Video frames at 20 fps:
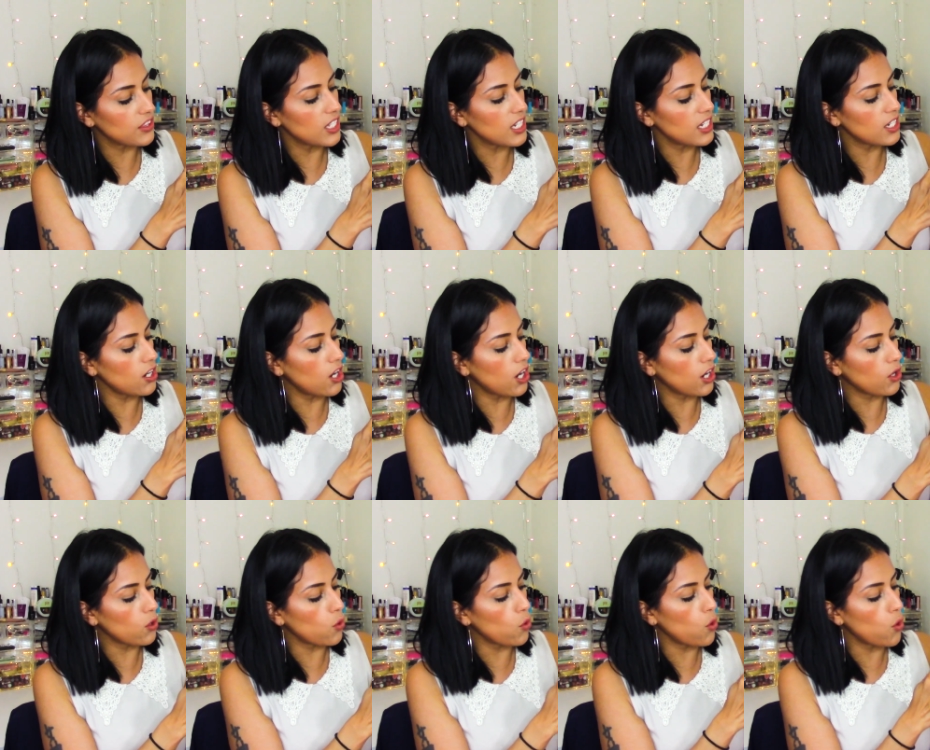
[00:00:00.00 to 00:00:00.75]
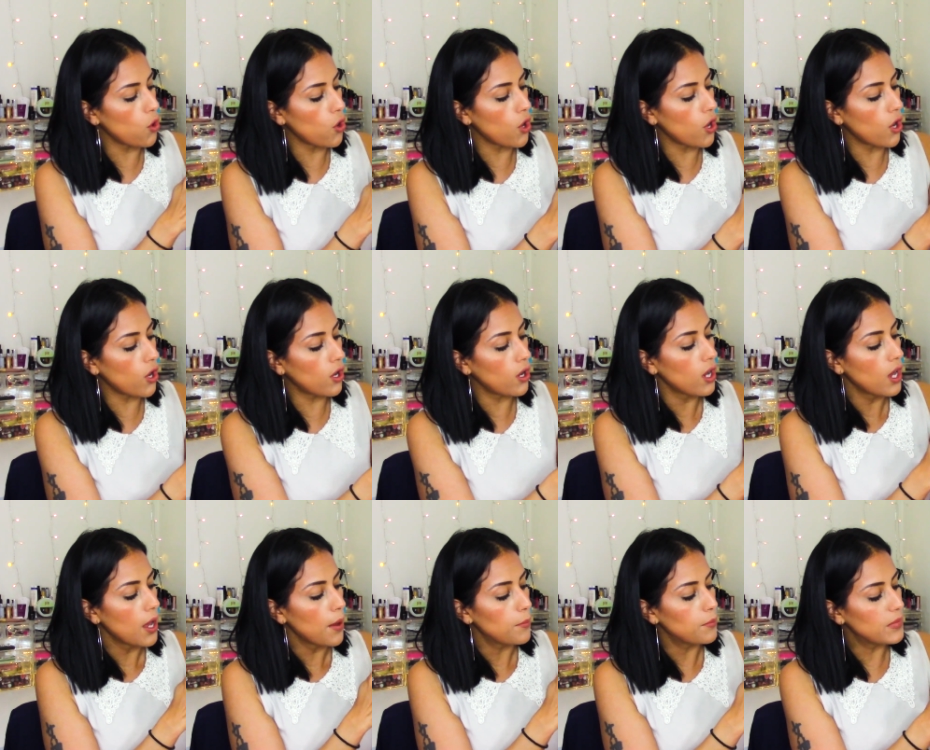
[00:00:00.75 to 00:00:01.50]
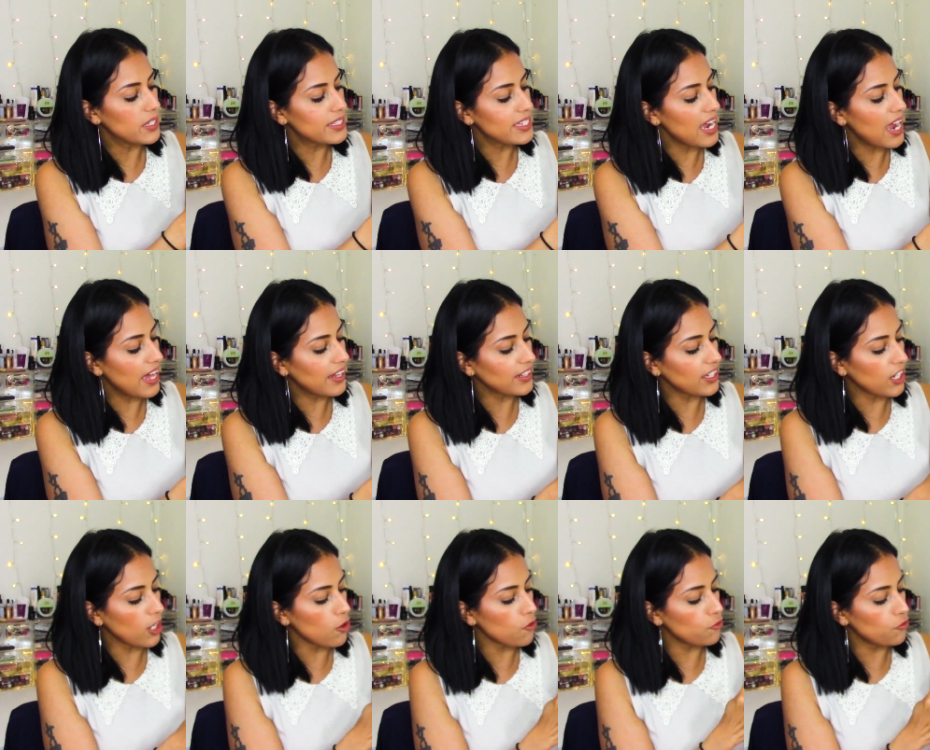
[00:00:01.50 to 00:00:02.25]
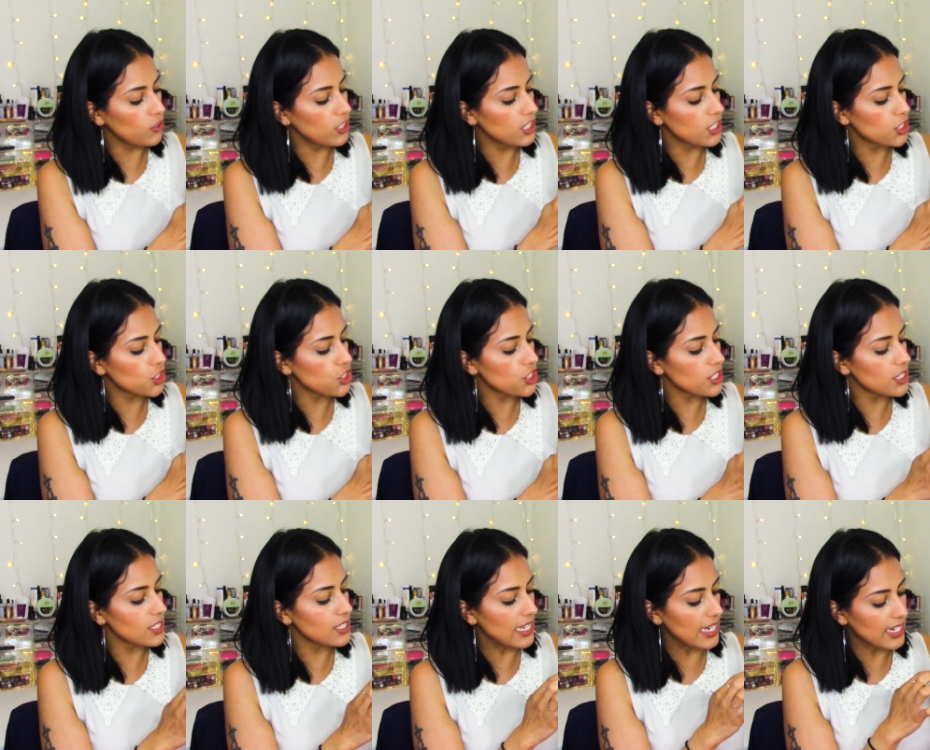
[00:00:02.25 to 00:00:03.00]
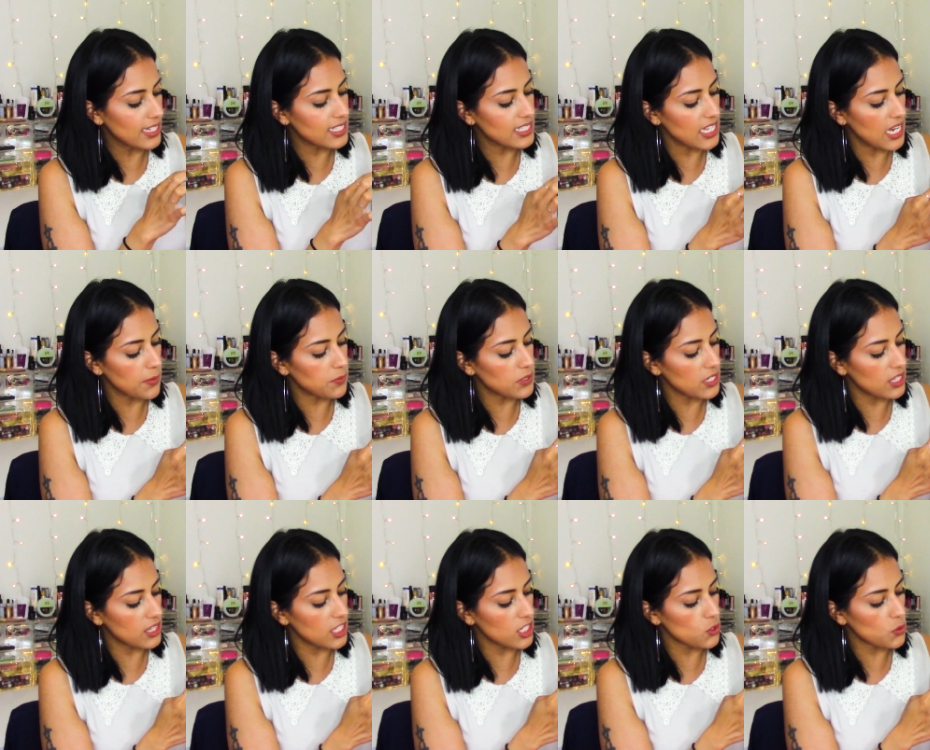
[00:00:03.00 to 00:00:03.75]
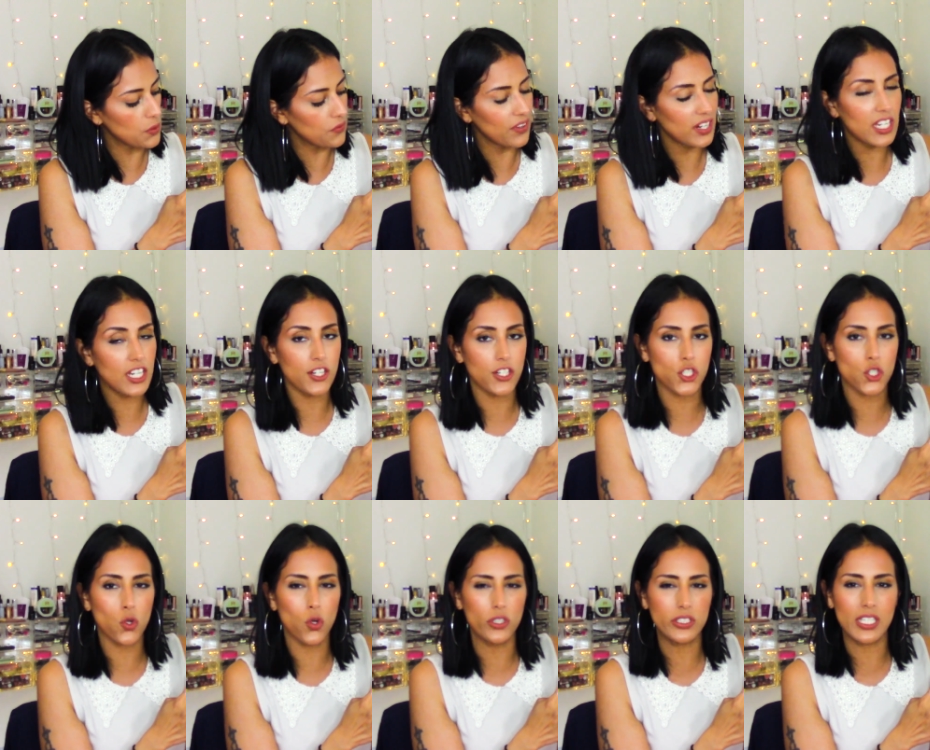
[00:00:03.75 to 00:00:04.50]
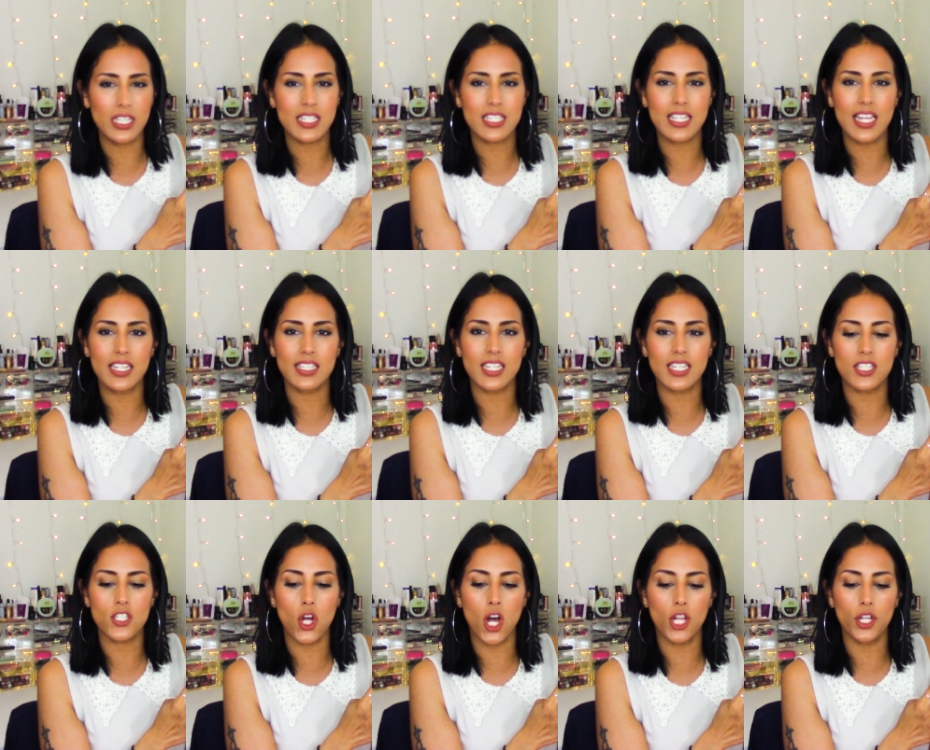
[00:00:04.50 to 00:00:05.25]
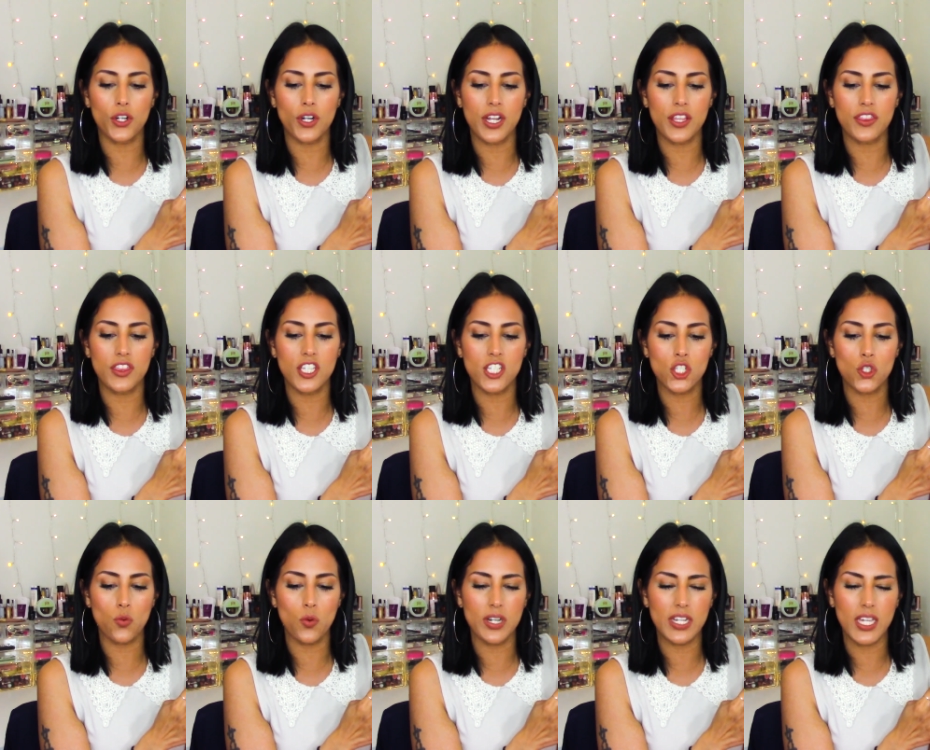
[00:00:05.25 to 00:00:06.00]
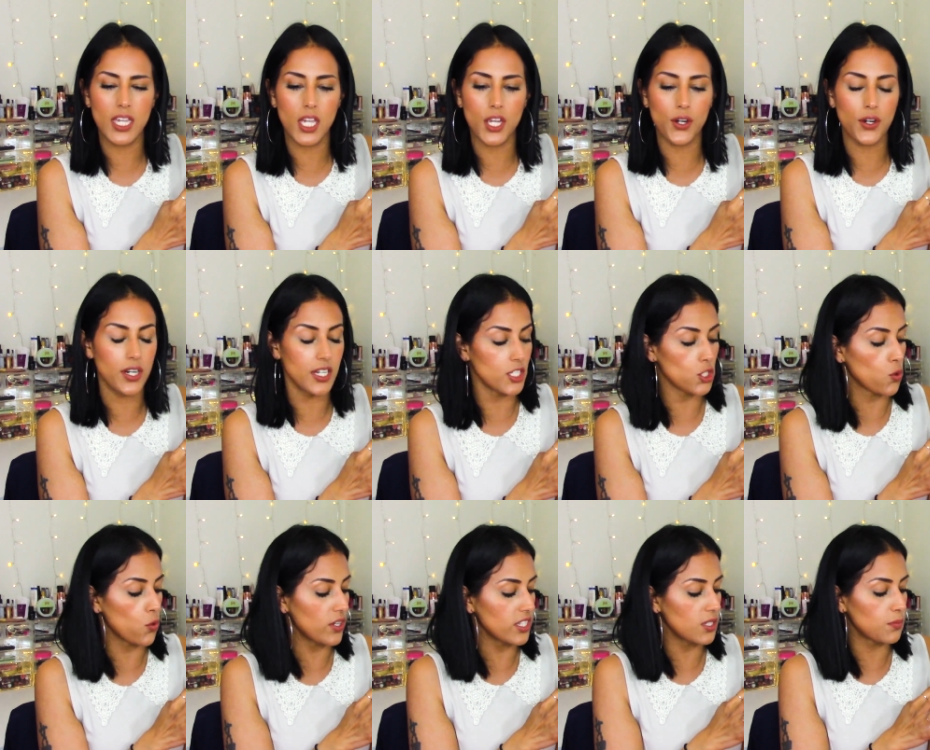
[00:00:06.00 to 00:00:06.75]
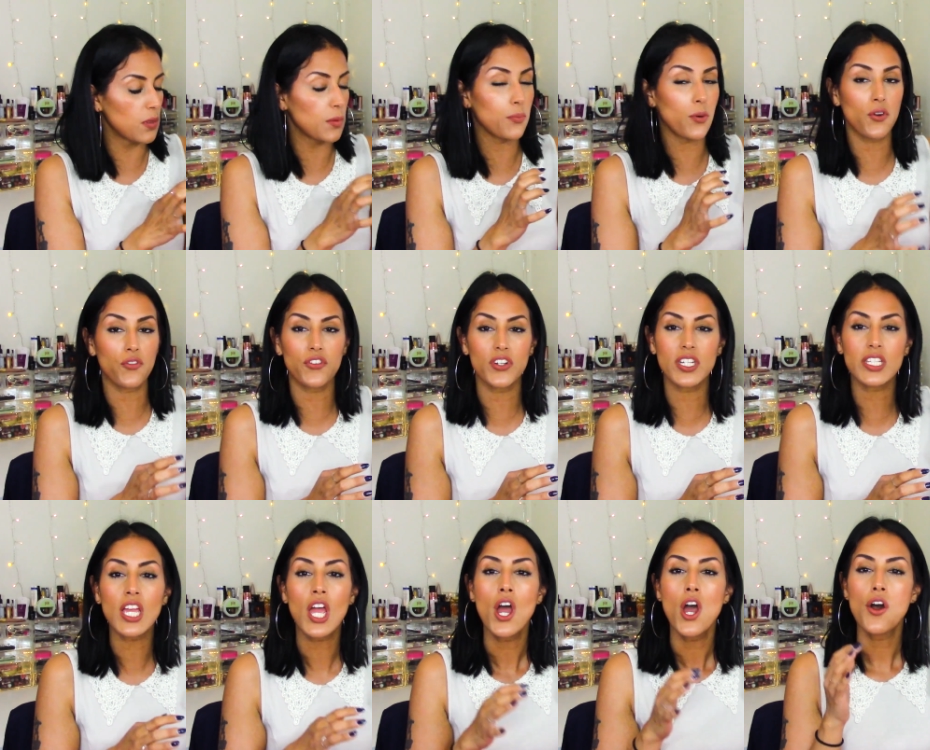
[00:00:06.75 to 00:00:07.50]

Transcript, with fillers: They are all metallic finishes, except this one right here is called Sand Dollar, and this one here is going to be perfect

* * *

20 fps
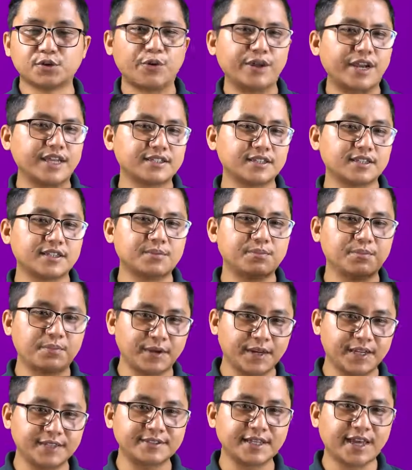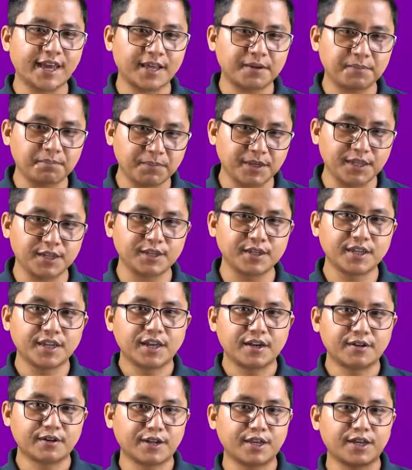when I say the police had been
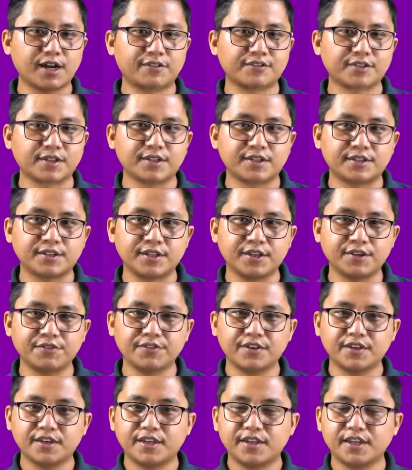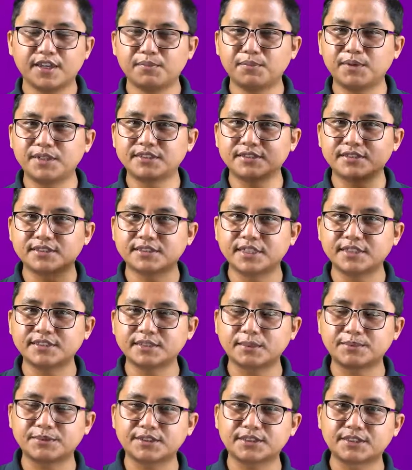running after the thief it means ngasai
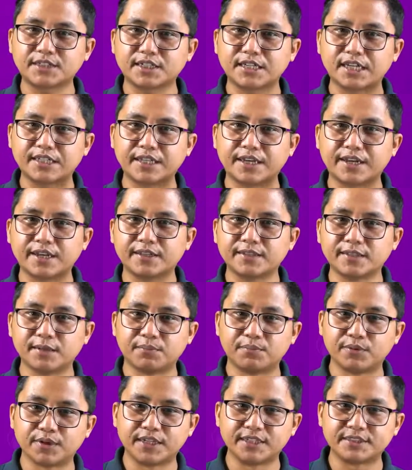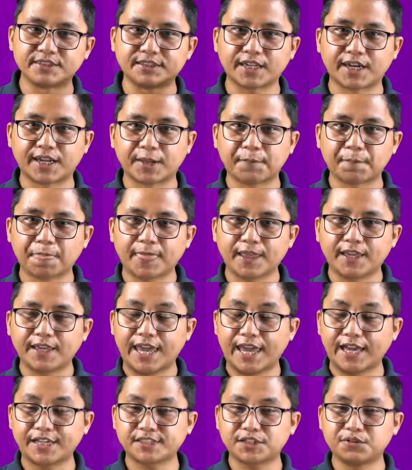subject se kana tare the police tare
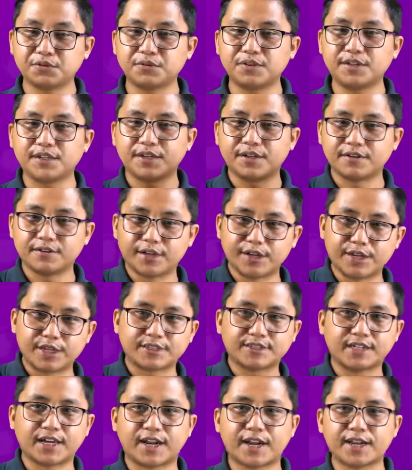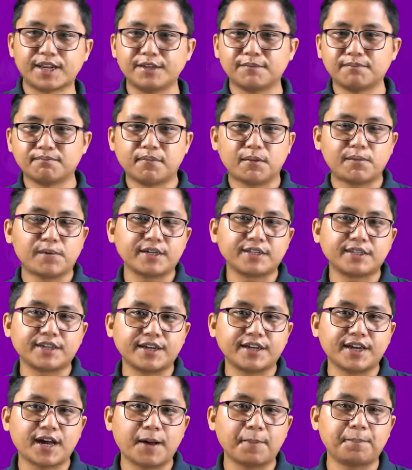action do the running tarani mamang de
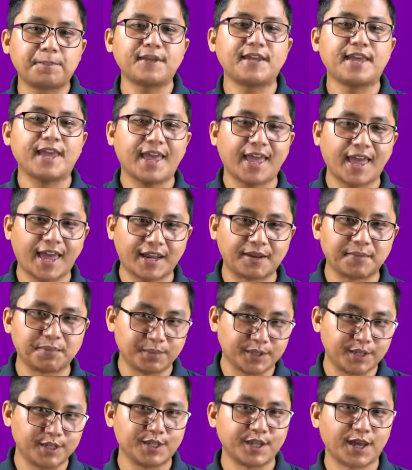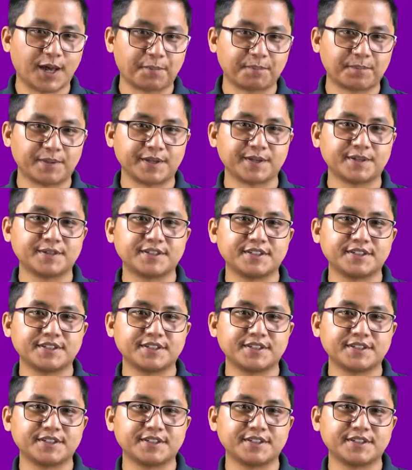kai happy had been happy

---

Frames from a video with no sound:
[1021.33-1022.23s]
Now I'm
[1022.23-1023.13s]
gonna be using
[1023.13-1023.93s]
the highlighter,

#### Work item
Count of lines that include "with" in the records above: write that value only.

#### Result below
2